§ Assignment:
Your task is to repeat the entries underneath exactly, minus the pictures.

§ Provided entries:
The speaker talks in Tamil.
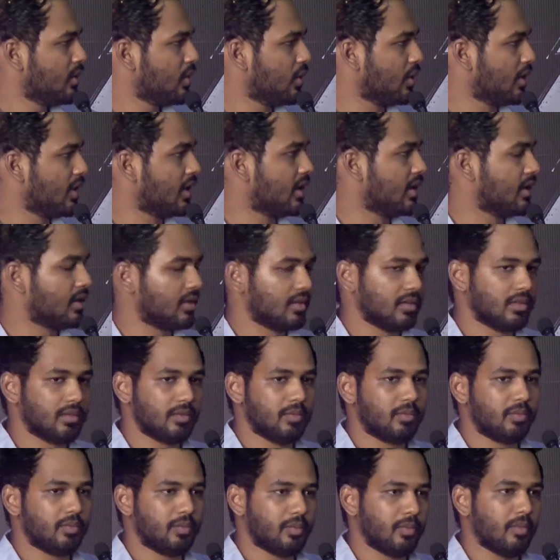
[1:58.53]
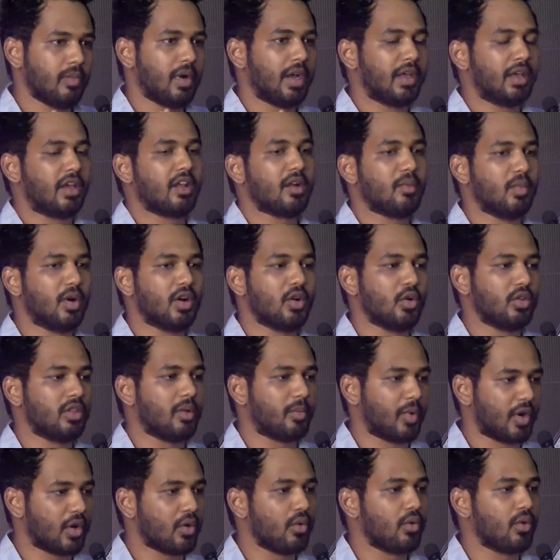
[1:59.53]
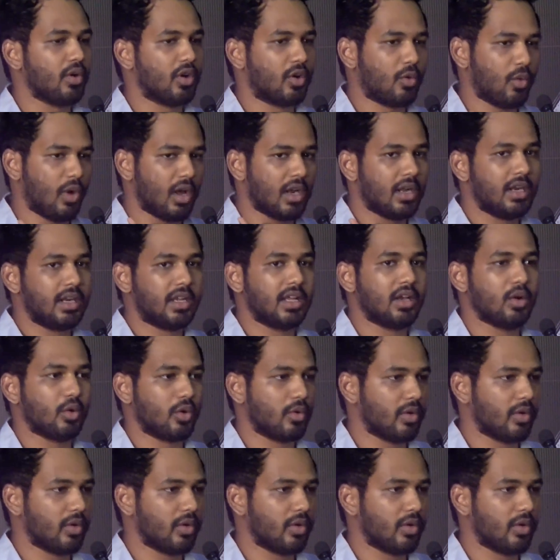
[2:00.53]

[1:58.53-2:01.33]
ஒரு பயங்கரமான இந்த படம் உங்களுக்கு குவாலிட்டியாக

§ Result of this exercise:
The speaker talks in Tamil.
[1:58.53]
[1:59.53]
[2:00.53]

[1:58.53-2:01.33]
ஒரு பயங்கரமான இந்த படம் உங்களுக்கு குவாலிட்டியாக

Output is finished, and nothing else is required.